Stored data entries
******************************
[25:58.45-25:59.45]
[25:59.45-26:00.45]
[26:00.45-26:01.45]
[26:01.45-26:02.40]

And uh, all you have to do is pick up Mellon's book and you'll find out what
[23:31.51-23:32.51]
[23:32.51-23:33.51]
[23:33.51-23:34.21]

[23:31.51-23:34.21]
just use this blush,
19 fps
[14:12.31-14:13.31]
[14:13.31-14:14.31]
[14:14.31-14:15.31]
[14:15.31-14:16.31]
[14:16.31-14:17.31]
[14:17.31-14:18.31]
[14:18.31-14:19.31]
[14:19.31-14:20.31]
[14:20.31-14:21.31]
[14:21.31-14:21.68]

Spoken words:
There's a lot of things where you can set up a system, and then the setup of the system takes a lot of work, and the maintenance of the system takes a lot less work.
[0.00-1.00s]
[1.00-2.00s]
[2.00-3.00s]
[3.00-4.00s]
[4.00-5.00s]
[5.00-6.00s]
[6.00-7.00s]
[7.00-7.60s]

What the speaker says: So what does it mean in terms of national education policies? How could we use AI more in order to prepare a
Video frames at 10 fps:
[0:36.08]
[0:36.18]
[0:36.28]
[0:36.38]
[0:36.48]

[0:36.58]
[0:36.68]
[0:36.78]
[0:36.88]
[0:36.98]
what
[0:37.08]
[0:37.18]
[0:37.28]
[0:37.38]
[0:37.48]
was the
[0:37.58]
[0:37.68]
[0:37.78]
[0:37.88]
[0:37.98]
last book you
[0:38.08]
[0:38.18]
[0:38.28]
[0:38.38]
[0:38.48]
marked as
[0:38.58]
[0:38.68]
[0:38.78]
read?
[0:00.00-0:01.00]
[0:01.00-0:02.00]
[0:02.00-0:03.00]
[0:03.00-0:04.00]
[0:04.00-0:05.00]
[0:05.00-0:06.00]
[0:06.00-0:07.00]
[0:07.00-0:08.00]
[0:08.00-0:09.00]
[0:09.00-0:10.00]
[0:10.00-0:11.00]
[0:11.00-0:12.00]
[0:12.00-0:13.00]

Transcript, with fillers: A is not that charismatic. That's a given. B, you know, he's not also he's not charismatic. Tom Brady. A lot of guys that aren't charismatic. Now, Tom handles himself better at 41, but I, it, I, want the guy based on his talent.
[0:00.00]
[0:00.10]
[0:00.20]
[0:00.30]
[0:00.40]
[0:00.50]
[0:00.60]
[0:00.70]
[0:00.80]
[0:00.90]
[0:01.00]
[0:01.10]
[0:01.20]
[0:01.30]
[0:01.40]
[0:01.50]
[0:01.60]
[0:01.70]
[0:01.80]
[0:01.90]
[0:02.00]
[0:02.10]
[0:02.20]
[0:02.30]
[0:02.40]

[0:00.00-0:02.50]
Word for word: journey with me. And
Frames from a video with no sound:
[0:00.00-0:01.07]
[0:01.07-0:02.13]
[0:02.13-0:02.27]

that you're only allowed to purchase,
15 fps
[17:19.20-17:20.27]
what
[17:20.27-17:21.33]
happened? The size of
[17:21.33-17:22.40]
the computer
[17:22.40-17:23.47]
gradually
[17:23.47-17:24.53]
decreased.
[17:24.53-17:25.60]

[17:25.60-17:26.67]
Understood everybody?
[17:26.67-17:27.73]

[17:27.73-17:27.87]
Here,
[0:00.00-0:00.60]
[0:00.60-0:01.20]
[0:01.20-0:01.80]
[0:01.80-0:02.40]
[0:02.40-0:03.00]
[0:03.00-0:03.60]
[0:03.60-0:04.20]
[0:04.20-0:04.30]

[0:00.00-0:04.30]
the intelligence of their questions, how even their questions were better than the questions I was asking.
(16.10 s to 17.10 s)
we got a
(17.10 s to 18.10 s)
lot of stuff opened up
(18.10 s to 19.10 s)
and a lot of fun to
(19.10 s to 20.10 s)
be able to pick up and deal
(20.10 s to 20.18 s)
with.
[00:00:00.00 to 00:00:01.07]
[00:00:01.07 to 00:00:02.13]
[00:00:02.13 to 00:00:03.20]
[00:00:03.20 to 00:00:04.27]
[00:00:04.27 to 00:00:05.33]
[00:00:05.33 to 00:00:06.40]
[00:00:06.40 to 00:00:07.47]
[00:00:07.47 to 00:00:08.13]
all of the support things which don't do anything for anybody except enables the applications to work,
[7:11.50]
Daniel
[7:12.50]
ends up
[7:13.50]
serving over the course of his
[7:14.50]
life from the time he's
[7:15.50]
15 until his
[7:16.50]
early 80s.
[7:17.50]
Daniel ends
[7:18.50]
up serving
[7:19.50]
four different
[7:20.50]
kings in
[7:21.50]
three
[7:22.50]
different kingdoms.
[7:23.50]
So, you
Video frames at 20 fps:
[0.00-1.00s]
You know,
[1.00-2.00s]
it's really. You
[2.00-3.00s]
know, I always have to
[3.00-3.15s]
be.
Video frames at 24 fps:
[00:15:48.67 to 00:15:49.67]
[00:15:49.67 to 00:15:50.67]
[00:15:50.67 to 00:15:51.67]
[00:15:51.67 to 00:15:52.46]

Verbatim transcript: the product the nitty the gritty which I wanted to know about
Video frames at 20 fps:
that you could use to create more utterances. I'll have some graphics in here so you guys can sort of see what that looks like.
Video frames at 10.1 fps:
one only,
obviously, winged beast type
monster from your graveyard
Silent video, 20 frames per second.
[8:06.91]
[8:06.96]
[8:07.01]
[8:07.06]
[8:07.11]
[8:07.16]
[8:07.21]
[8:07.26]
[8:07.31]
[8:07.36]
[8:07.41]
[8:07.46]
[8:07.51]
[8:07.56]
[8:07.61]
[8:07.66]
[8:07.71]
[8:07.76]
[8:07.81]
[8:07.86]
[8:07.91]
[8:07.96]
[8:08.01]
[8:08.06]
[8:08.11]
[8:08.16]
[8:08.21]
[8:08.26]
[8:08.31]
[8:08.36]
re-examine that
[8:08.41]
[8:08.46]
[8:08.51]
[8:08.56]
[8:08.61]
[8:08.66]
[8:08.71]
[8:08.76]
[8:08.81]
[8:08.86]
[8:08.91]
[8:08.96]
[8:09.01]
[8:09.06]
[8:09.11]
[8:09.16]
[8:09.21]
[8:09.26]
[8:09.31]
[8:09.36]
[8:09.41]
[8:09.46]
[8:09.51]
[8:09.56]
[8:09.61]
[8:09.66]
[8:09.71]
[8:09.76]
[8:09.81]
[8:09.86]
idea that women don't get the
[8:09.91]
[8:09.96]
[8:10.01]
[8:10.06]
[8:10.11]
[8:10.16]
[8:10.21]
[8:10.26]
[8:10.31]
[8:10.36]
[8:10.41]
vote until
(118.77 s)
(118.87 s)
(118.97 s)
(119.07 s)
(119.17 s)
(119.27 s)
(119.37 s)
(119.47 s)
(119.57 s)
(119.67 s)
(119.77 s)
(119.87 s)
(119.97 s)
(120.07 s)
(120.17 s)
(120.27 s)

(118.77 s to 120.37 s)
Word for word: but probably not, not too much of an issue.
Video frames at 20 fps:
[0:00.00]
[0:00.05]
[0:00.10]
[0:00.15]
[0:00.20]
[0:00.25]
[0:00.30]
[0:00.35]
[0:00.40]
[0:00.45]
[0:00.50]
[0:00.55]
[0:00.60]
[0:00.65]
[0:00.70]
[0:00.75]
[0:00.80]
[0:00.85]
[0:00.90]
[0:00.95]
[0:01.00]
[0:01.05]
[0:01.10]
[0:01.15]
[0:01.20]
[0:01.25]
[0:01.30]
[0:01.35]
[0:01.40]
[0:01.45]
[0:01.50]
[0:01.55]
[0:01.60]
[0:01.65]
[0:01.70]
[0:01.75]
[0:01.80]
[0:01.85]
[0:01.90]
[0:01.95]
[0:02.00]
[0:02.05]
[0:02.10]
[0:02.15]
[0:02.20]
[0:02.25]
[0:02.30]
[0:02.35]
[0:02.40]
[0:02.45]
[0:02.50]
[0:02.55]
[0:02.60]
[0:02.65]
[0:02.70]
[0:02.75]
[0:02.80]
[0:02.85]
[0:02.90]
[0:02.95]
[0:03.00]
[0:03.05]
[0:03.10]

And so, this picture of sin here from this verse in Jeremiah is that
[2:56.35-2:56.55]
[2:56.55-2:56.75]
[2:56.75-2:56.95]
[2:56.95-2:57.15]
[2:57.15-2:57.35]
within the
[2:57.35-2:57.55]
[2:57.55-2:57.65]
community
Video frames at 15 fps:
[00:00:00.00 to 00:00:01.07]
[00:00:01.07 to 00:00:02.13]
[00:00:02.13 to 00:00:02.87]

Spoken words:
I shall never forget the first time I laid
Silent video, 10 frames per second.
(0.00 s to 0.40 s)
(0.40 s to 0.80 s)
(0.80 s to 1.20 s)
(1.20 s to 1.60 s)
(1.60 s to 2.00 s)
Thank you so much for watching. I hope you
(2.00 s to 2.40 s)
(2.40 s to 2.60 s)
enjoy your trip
******************************
Required action: The lines in the entries above that carry the word "Silent" must be copied.

Solution to the problem:
Silent video, 20 frames per second.
Silent video, 10 frames per second.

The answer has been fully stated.